EXERCISE BRIEF
Return the full listing character for character, without its pictures.

EXERCISE INPUT

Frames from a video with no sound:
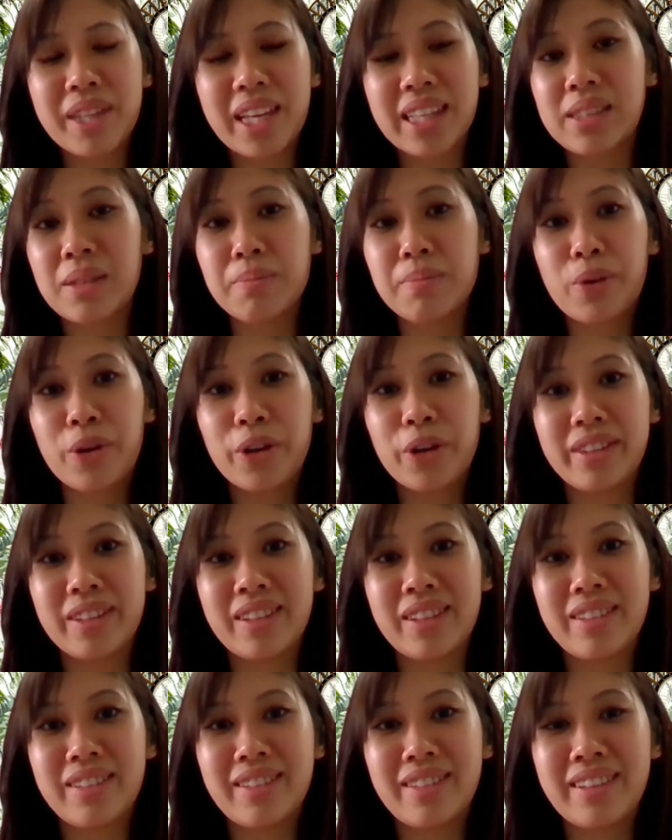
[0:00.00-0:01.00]
that's
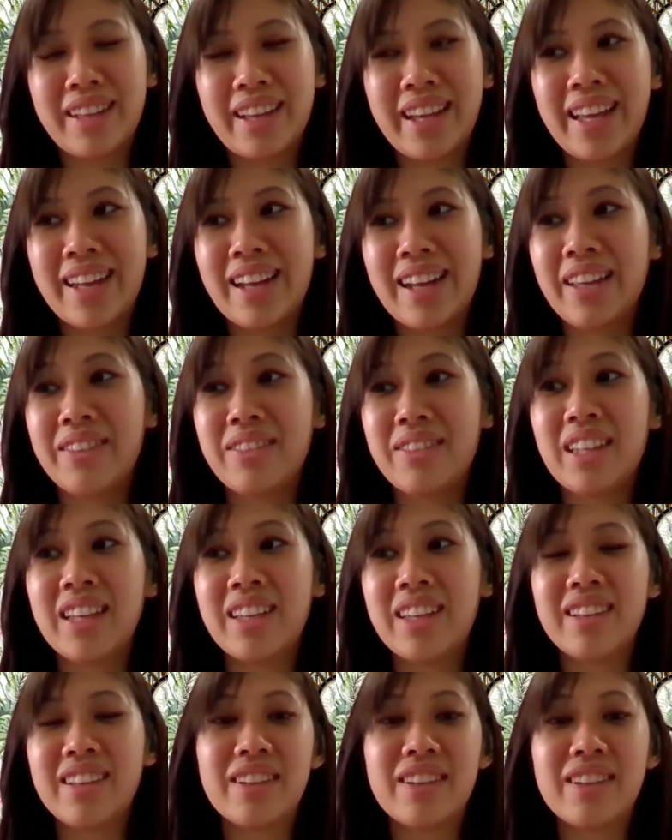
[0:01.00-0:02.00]
important. And I
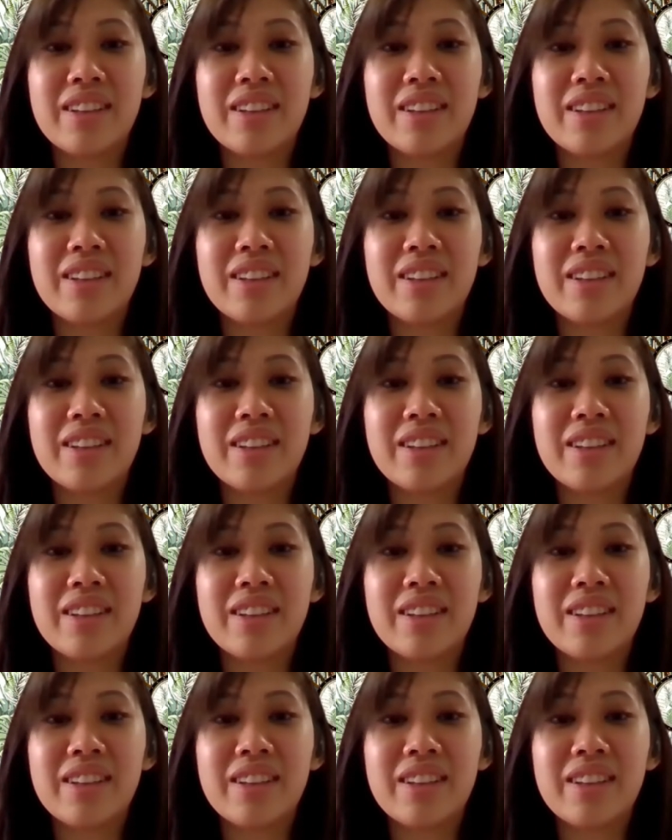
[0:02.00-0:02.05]
think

TASK RESPONSE
Frames from a video with no sound:
[0:00.00-0:01.00]
that's
[0:01.00-0:02.00]
important. And I
[0:02.00-0:02.05]
think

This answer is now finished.